The word “narcissus” is linked inexorably with that of the beautiful boy Narcissus in Greek mythology, who was unaware of the intense love for him felt by the wood nymph Echo, who was cursed by being only able to repeat his last words. Eventually she pined away for him to such an extent that she became only a faint voice in the woods. As a revenge and punishment on Narcissus, Venus, the god of love, sent Cupid to cast a spell over him, so that he would fall in love with the first face he saw. What happened, of course, is that he leaned over a pool to drink and fell in love wit
h his own image. Like Echo, he began to waste away with unrequited love, but the gods took pity on him, and turned him into a flower—a daffodil, probably Narcissus tazetta, which we know to have been grown in ancient Greece. Not surprisingly, daffodils came to symbolize both unrequited love and egotism in the Victorian language of flowers, and narcissism has come to mean a pathological sense of preening self-worth.

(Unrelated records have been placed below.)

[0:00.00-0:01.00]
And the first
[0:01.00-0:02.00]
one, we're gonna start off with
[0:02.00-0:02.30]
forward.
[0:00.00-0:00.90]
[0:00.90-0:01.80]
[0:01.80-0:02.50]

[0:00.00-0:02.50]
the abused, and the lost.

A more sinister legend, one probably linked to a folk understanding of rape, abduction, and bride-kidnapping, is that of Persephone and Pluto. Persephone was a beautiful young woman who stopped one day to pick a daffodil and was kidnapped by Pluto, god of the underworld. However, a deal was struck and she was allowed back to the surface every year—her mother Ceres (goddess of agriculture) making the daffodil and other plants flower in spring at the time her incarceration would end.

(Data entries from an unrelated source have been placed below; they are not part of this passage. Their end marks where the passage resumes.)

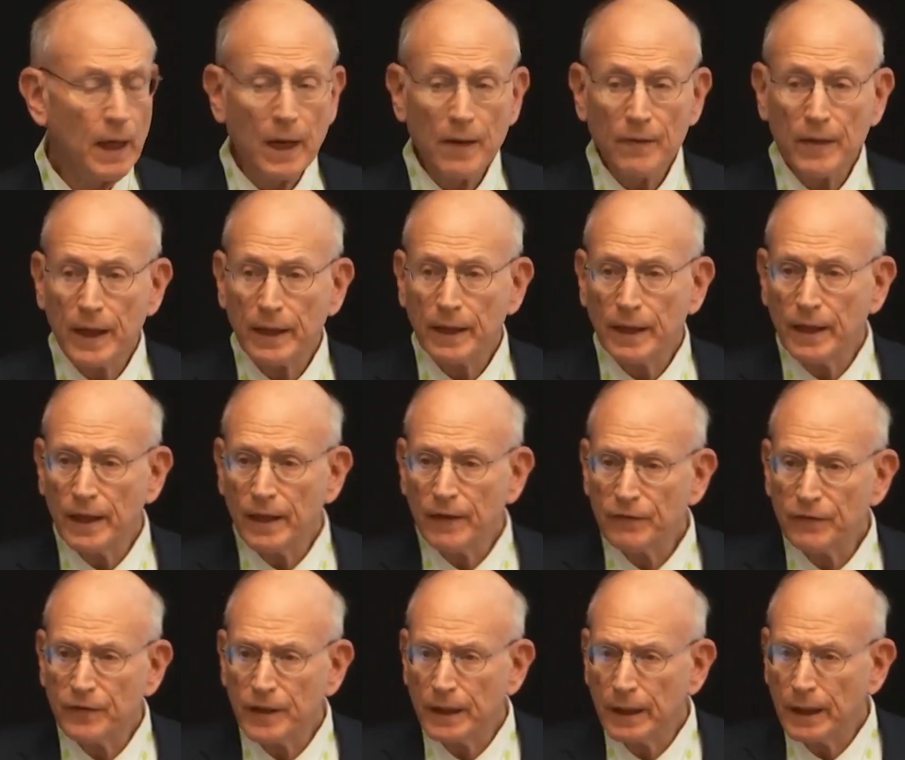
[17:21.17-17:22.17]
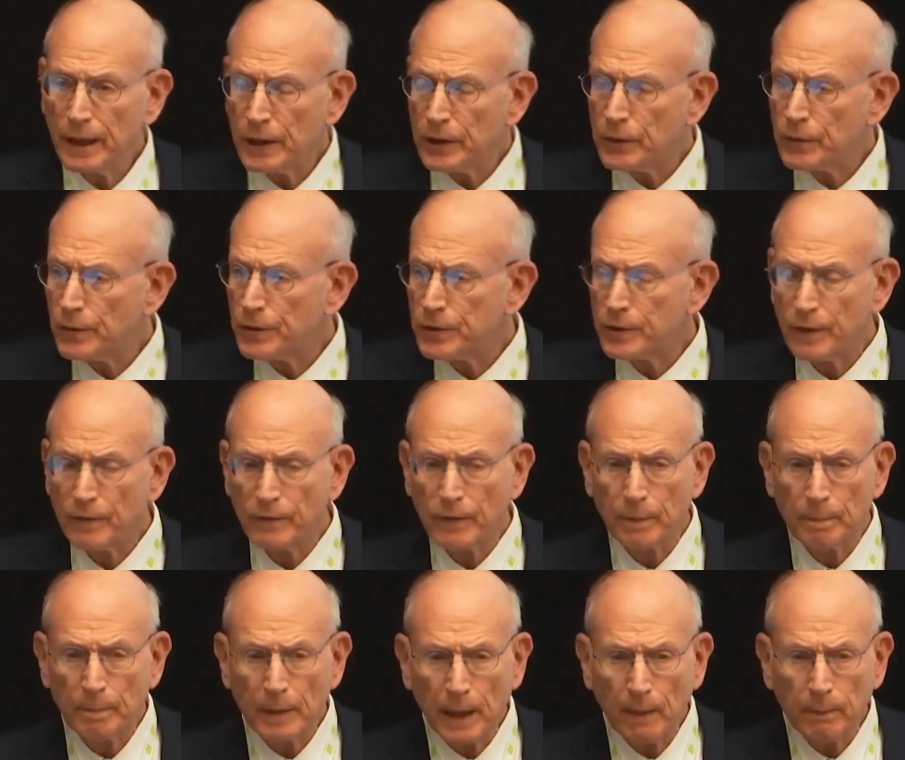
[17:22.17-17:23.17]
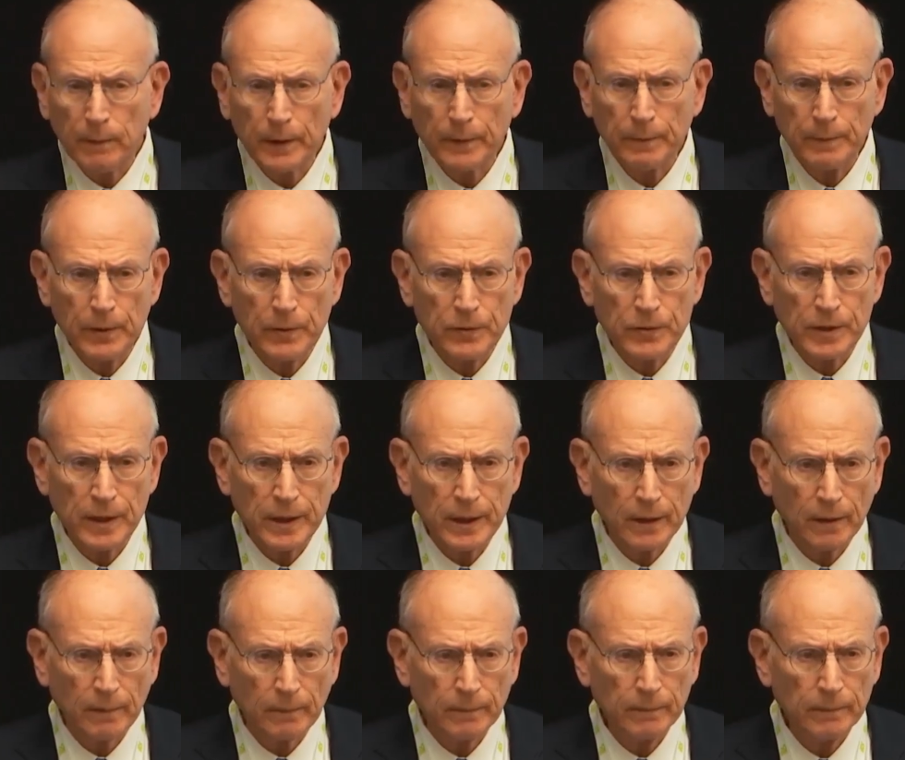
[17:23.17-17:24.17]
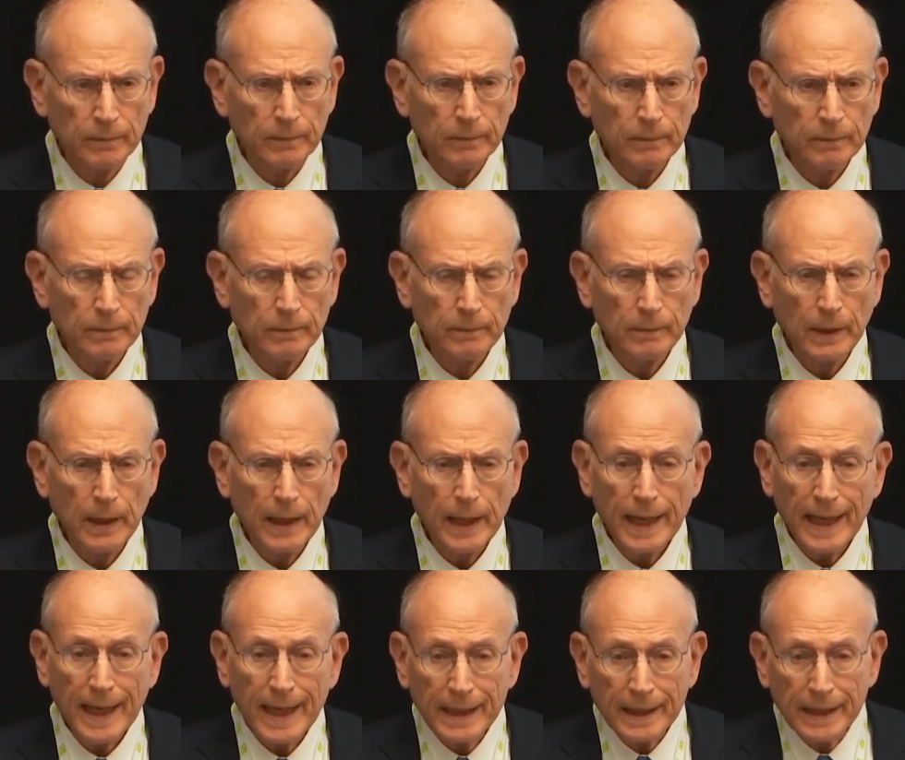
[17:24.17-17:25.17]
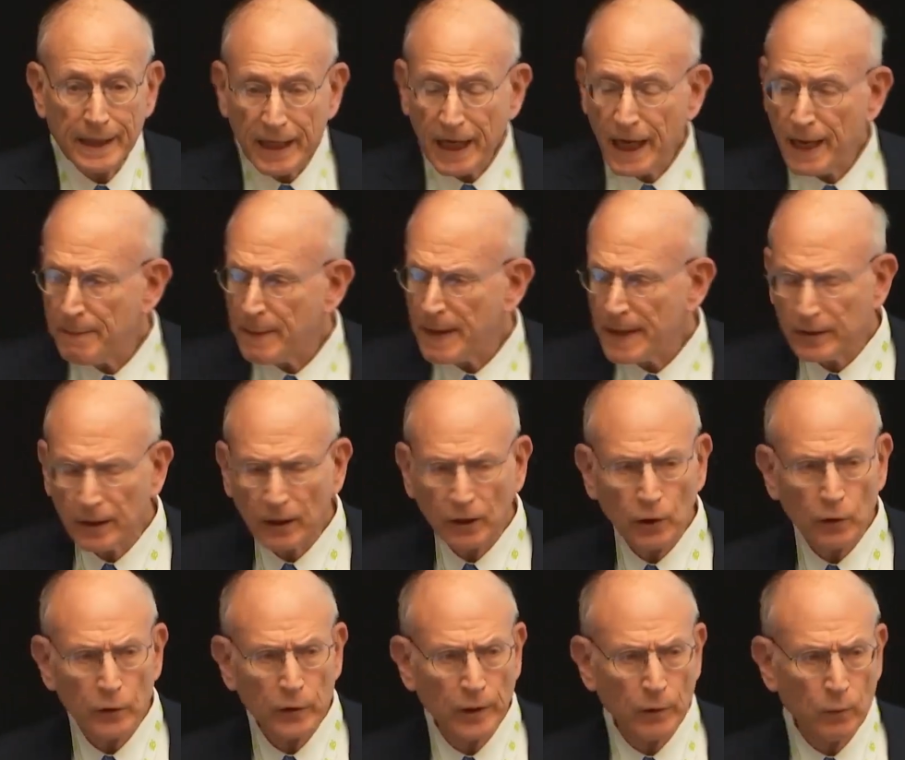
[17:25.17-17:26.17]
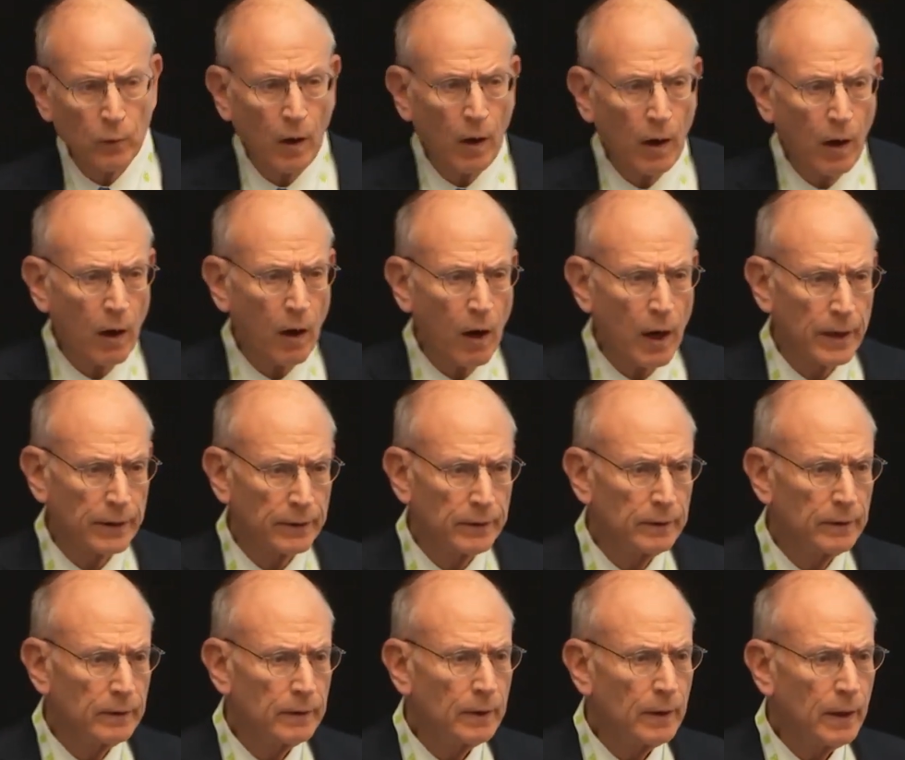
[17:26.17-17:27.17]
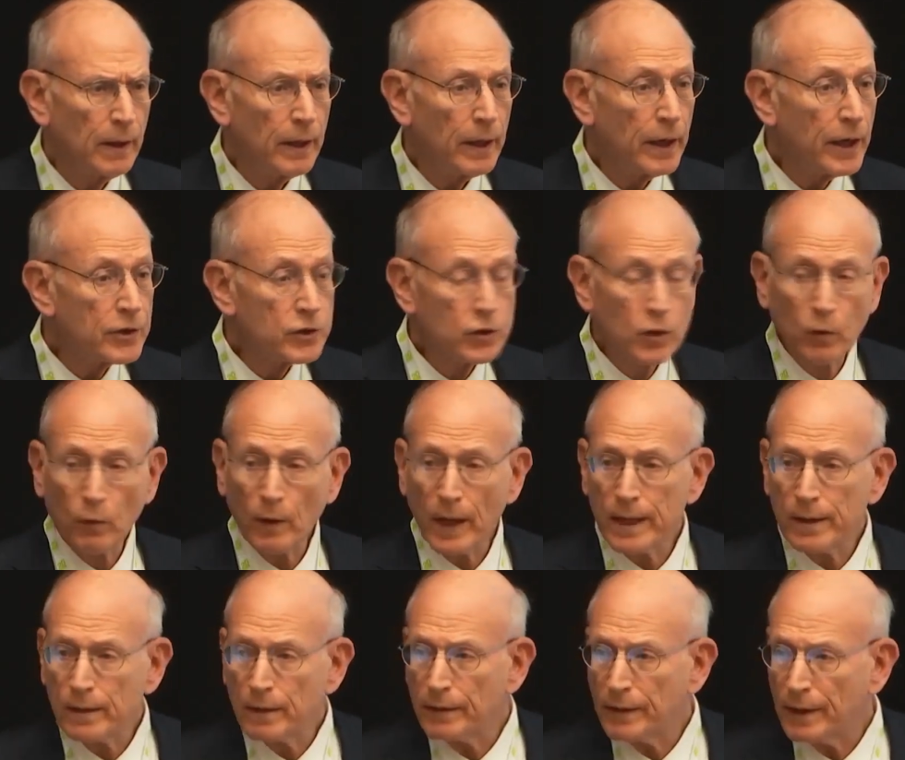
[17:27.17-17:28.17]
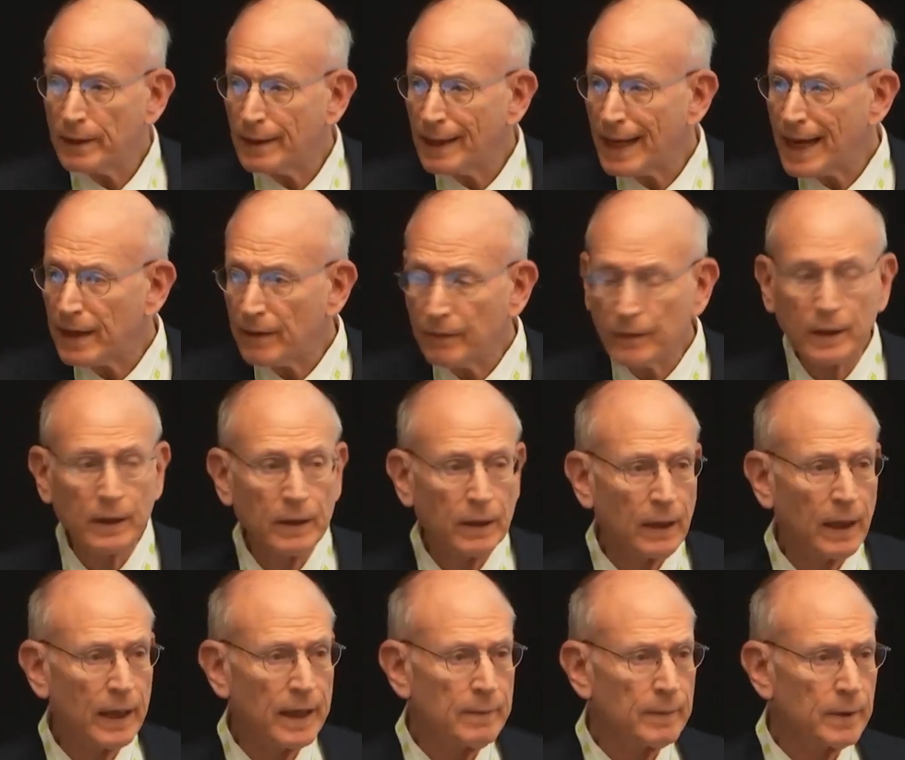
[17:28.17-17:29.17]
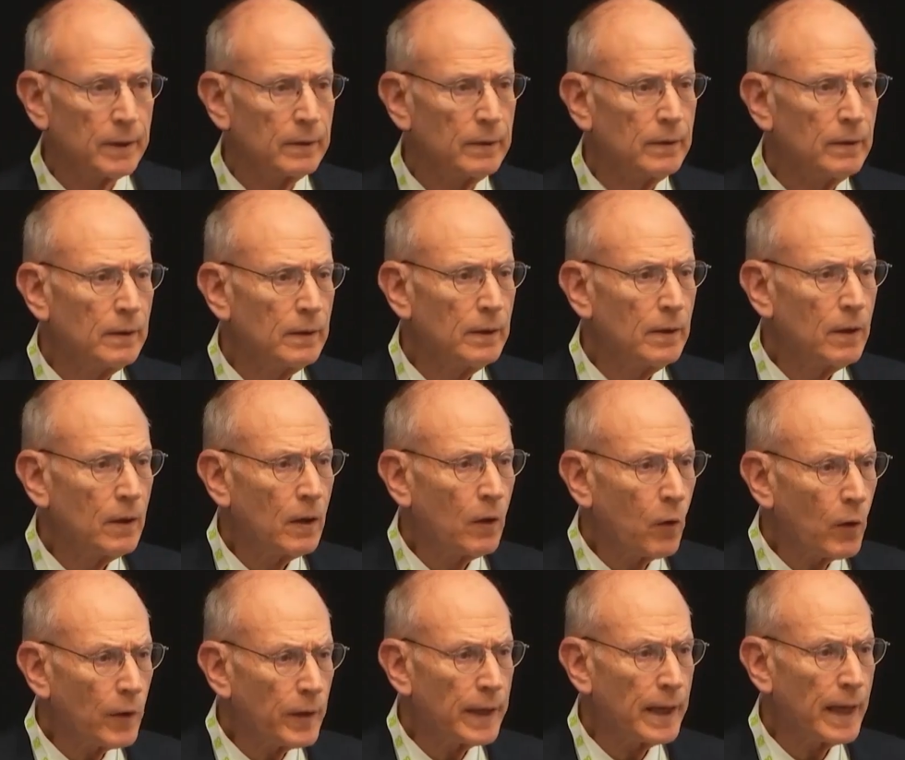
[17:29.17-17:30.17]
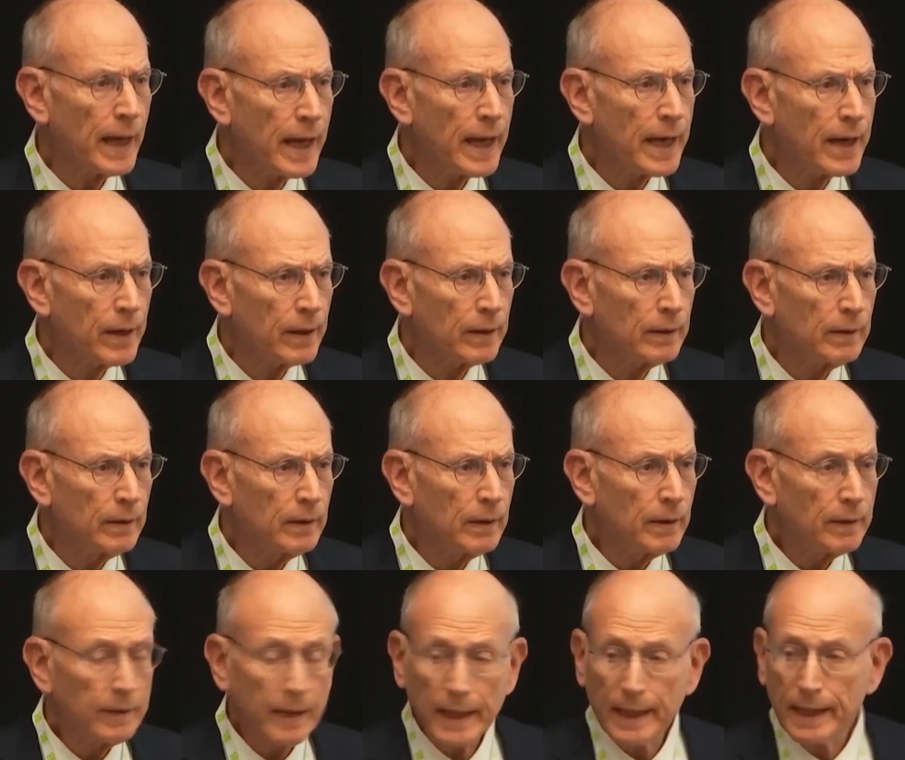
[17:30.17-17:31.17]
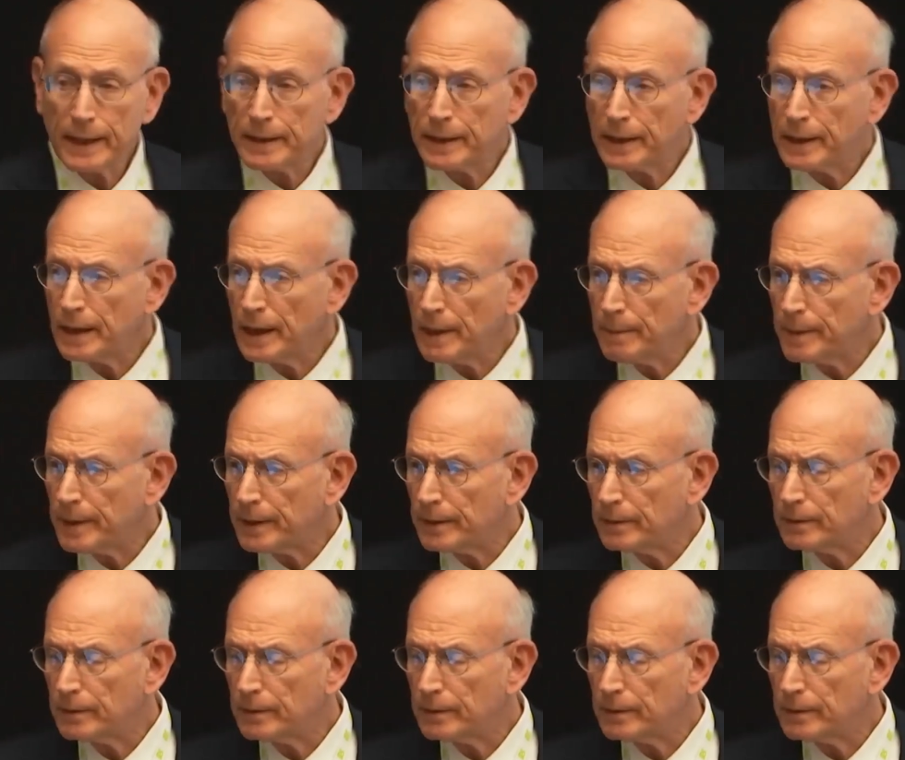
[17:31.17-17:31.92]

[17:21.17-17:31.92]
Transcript: That if the interest of the public museum in keeping the looted art is greater than that of the claimant or the heir, they get to keep it.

Daffodils have been a symbol of spring and rebirth in many cultures, not just because that is when they flower, but because of their persistence in coming back every year. In 1, daffodils grown in fields for cut flowers in the Tamar Valley in Cornwall have survived long after cultivation was abandoned. In parts of Britain daffodils appear to be wild but have almost certainly spread from cultivation centuries ago 2, blending in with native wildflowers, such as wood anemone (Anemone nemorosa) 3. Cultivated daffodils are descended from several different species; in the Tamar Valley, varieties clearly descended from the white Mediterranean Narcissus poeticus have established themselves in hedge banks after being discarded from cultivation 4, 5.
Beauty and the beast
GOOD AND ILL WITH DAFFODIL CHEMISTRY
THE ASSOCIATION of the daffodil with a narcotic state indicates one possible use for daffodils in distant times gone by. A narcotic state and convulsions are among the symptoms of daffodil poisoning, along with nausea and severe abdominal pain, so it is not surprising, perhaps, that there is comparatively little record of the use of daffodils in traditional herbal medicine. The Romans are known to have used the plant as a poultice for wounds, although the sap contains an irritant, calcium oxalate, so one doubts if it did much good! Galen, the second-century Greek medical writer, is quoted by Gerard as saying that “the roots of Narcissus have such wonderful qualities of drying [presumably he means its astringency] that they consound and glew together very great wounds, yea and such gashes or cuts as happen about the veins, sinues, and tendons.” Maud Grieve’s encyclopedic A Modern Herbal (1931) gives the plant little space, mentioning only occasional use for treating dysentery and bronchial catarrh.